◆ The task
What you should give back is every line from the one containing "[0:03.00-0:04.00]" through the last line of the records below, word for word and without pictures.
===============
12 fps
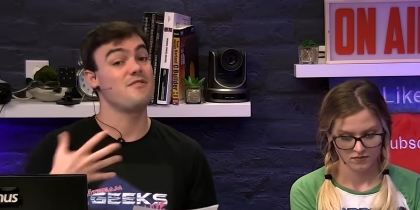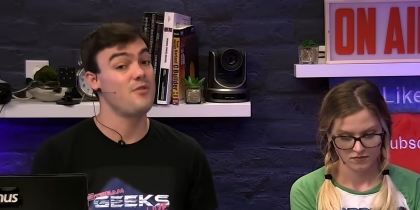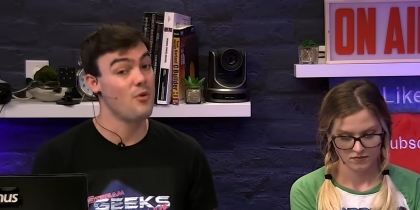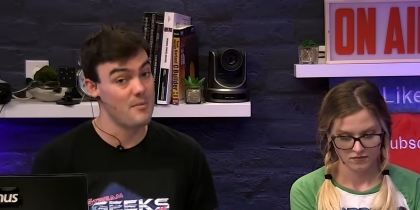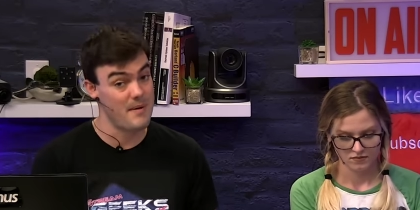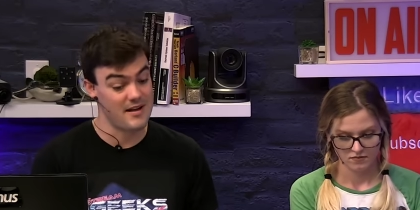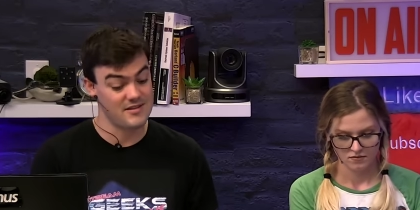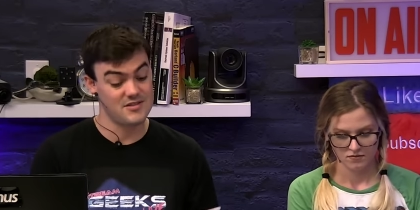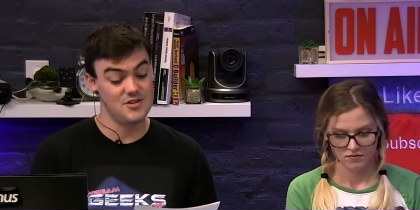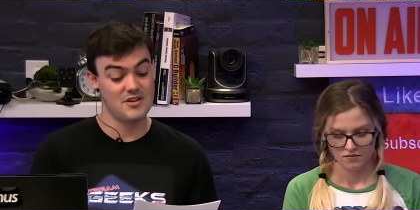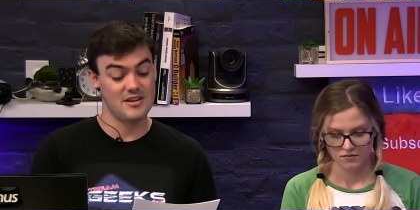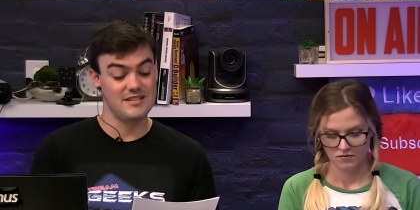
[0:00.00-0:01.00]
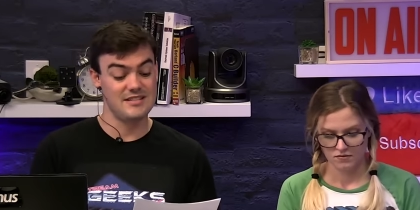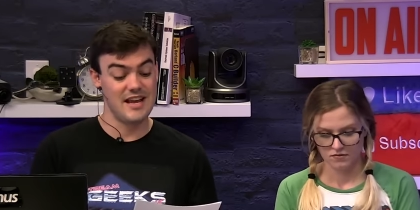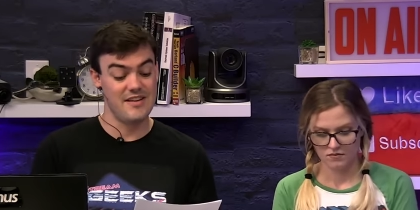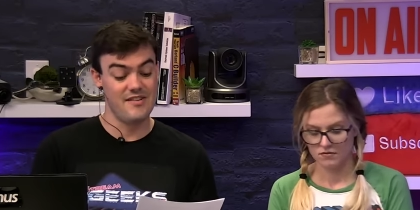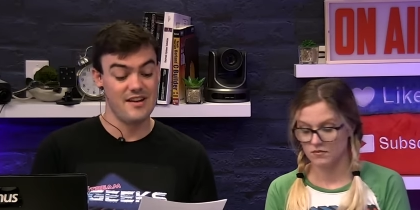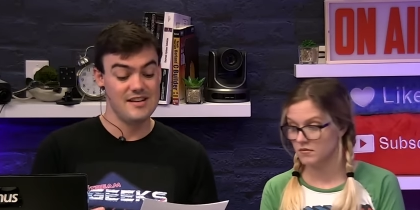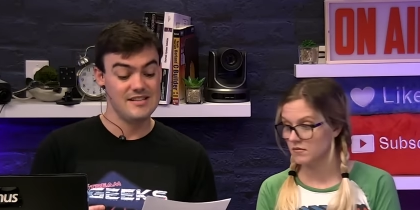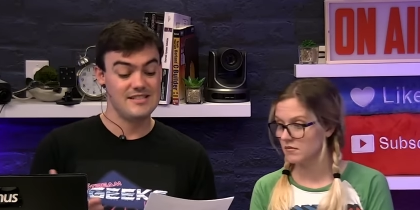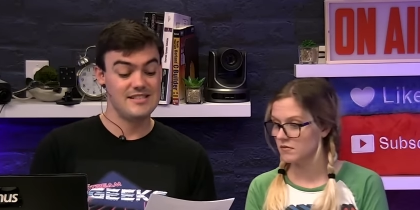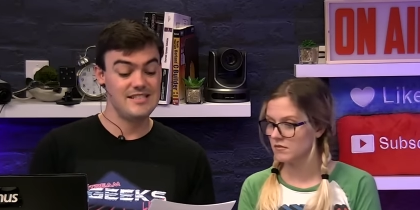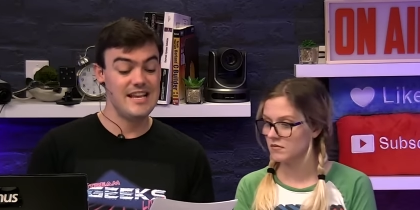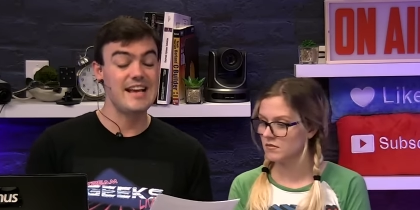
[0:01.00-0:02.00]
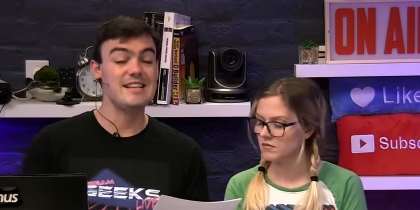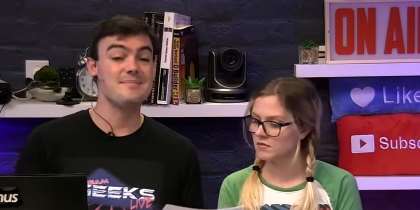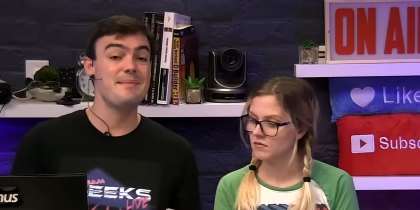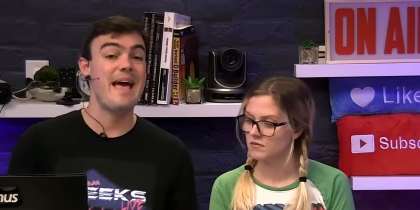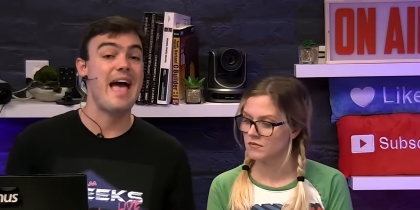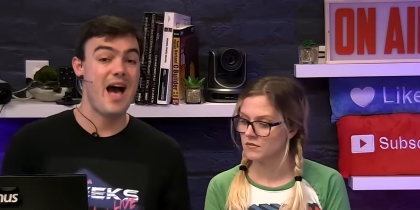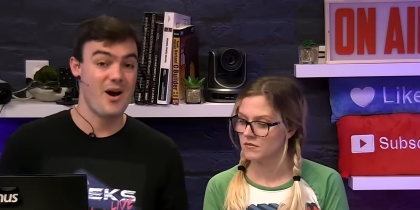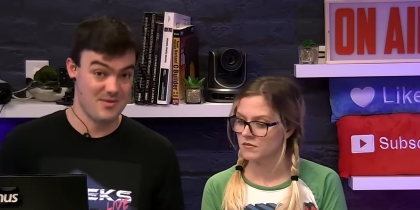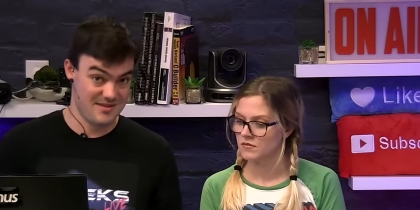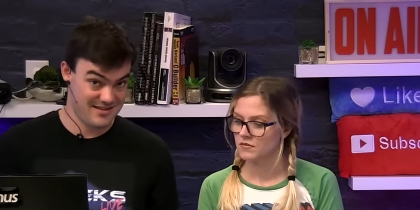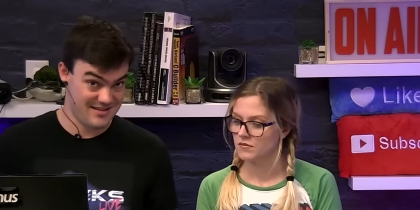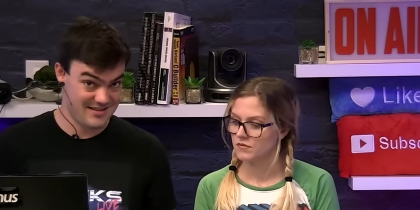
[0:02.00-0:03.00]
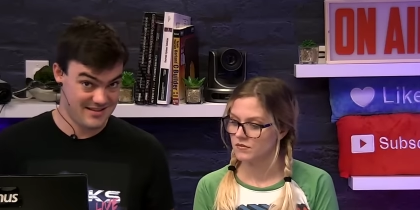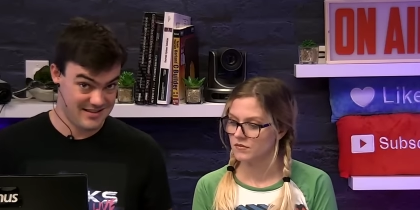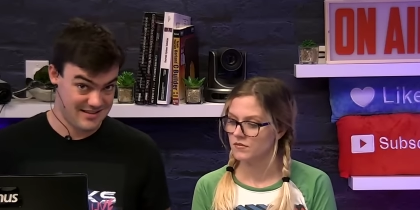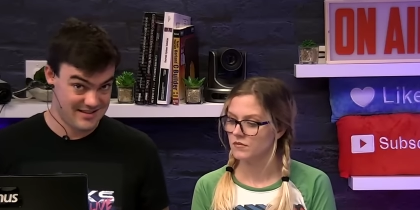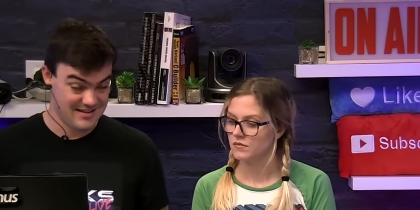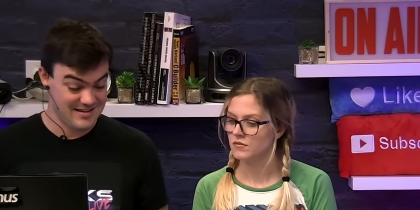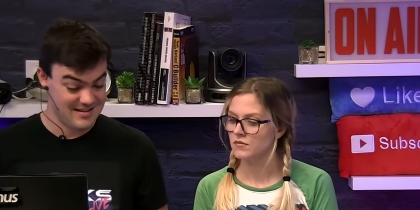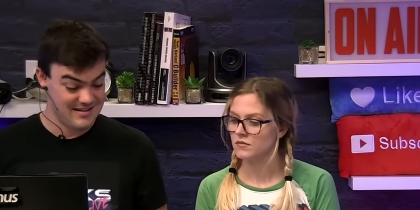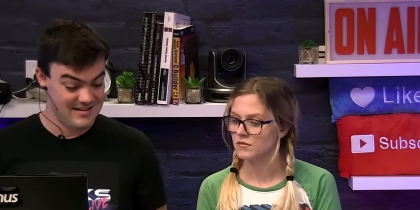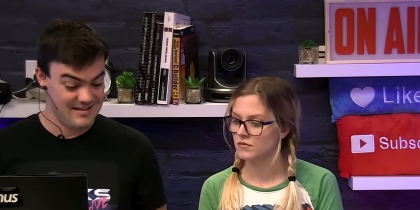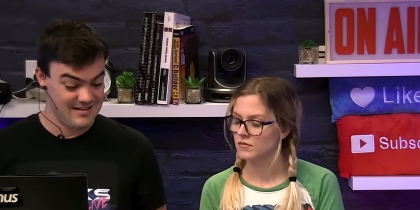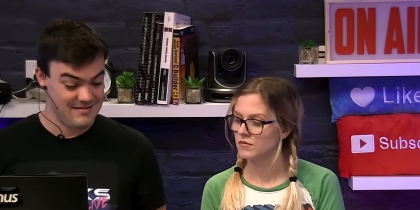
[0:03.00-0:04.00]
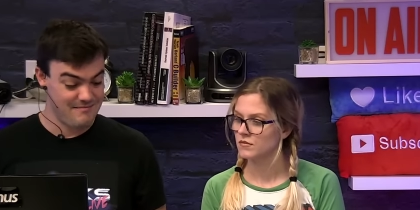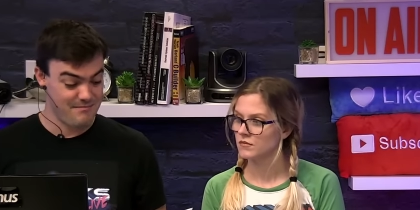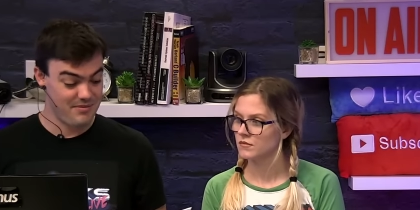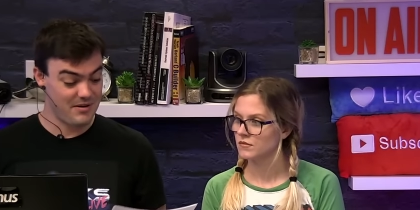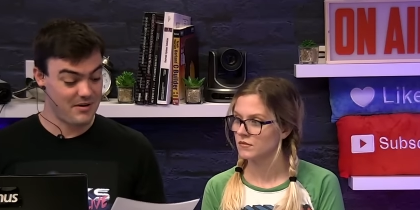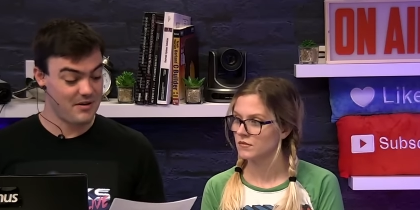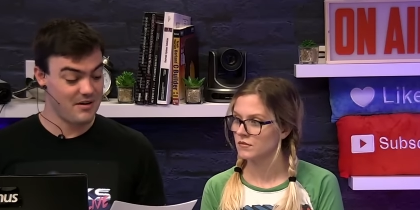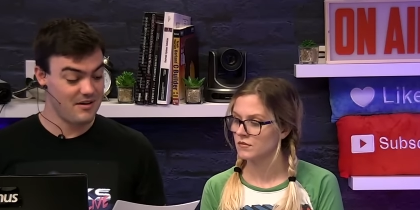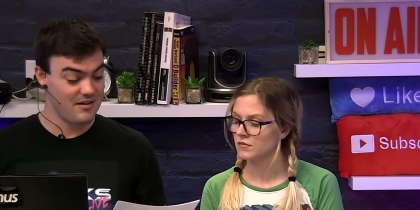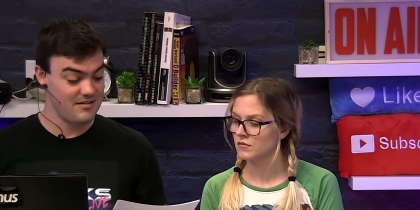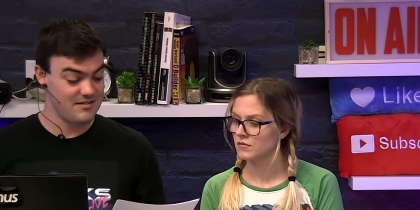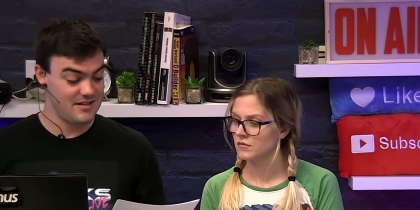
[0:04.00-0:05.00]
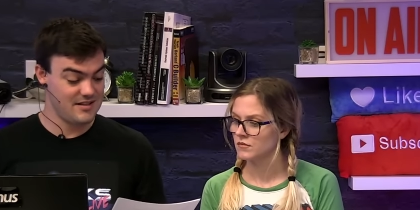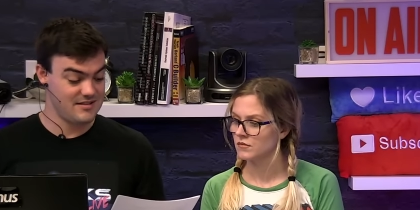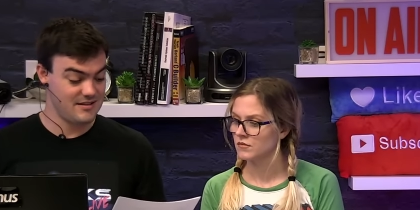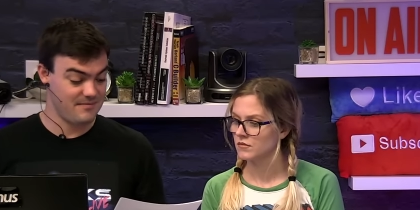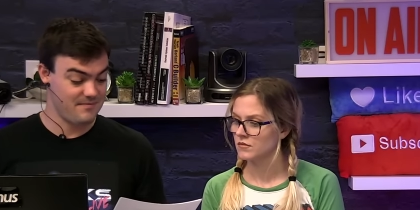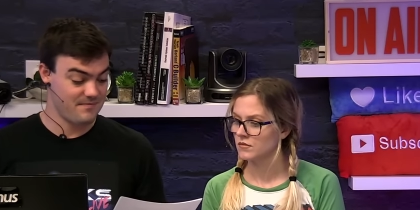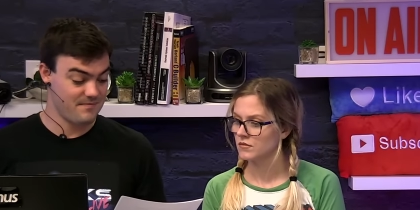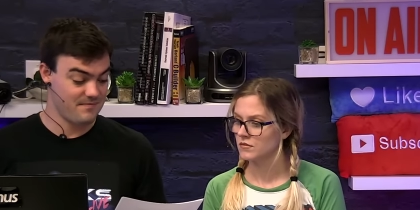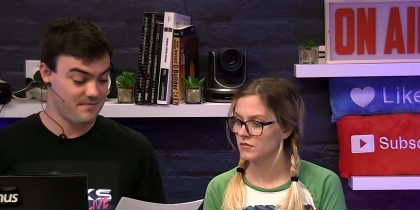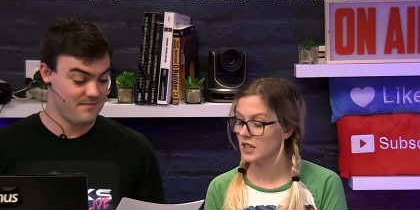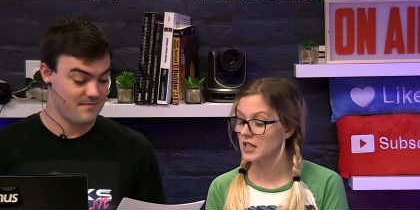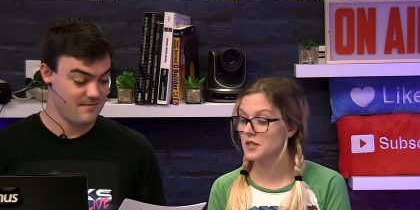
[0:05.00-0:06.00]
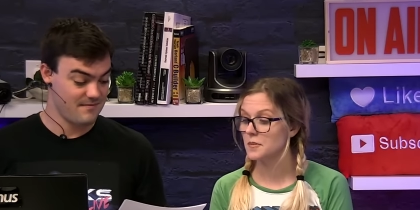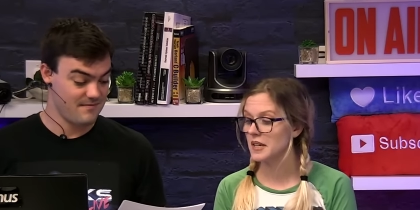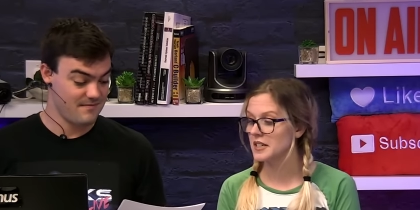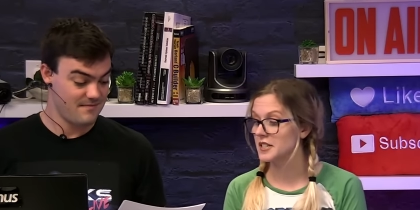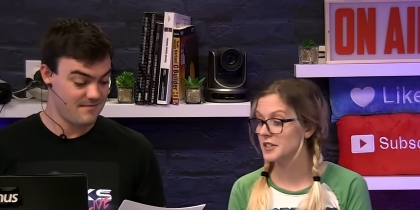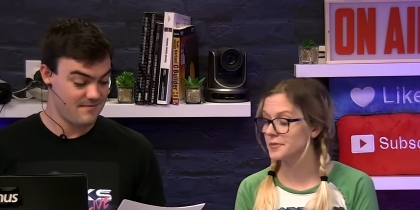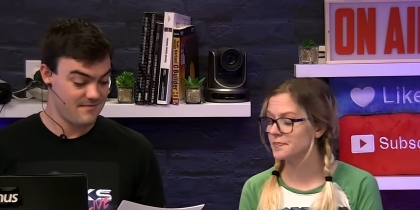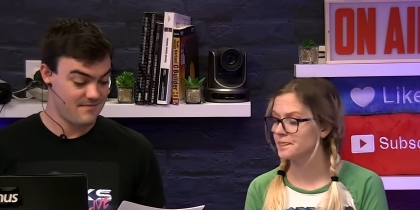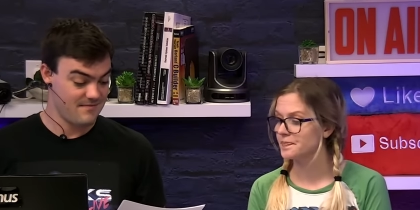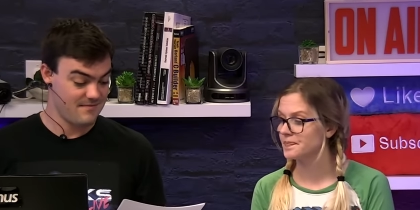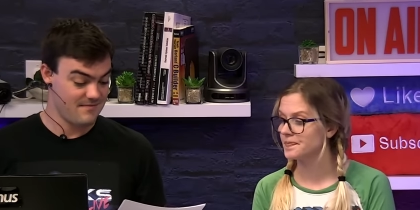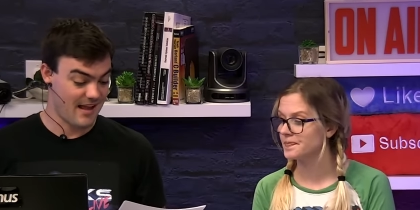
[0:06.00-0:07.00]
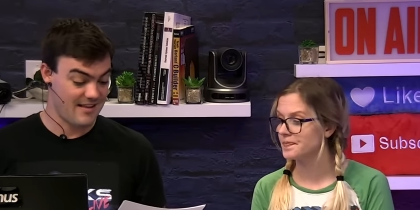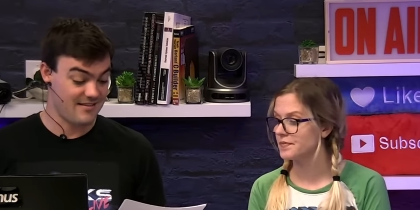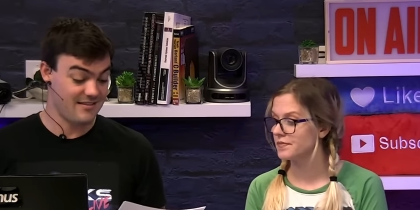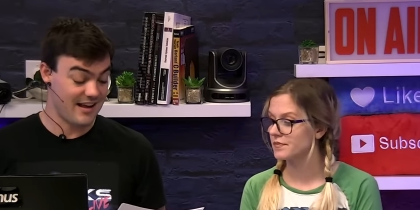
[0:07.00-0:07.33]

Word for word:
Speaker 1: four pounds. So you're going to save six pounds per system.
Speaker 2: That's a big deal.
Speaker 1: That's a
===============
◆ Output of the exercise
[0:03.00-0:04.00]
[0:04.00-0:05.00]
[0:05.00-0:06.00]
[0:06.00-0:07.00]
[0:07.00-0:07.33]

Word for word:
Speaker 1: four pounds. So you're going to save six pounds per system.
Speaker 2: That's a big deal.
Speaker 1: That's a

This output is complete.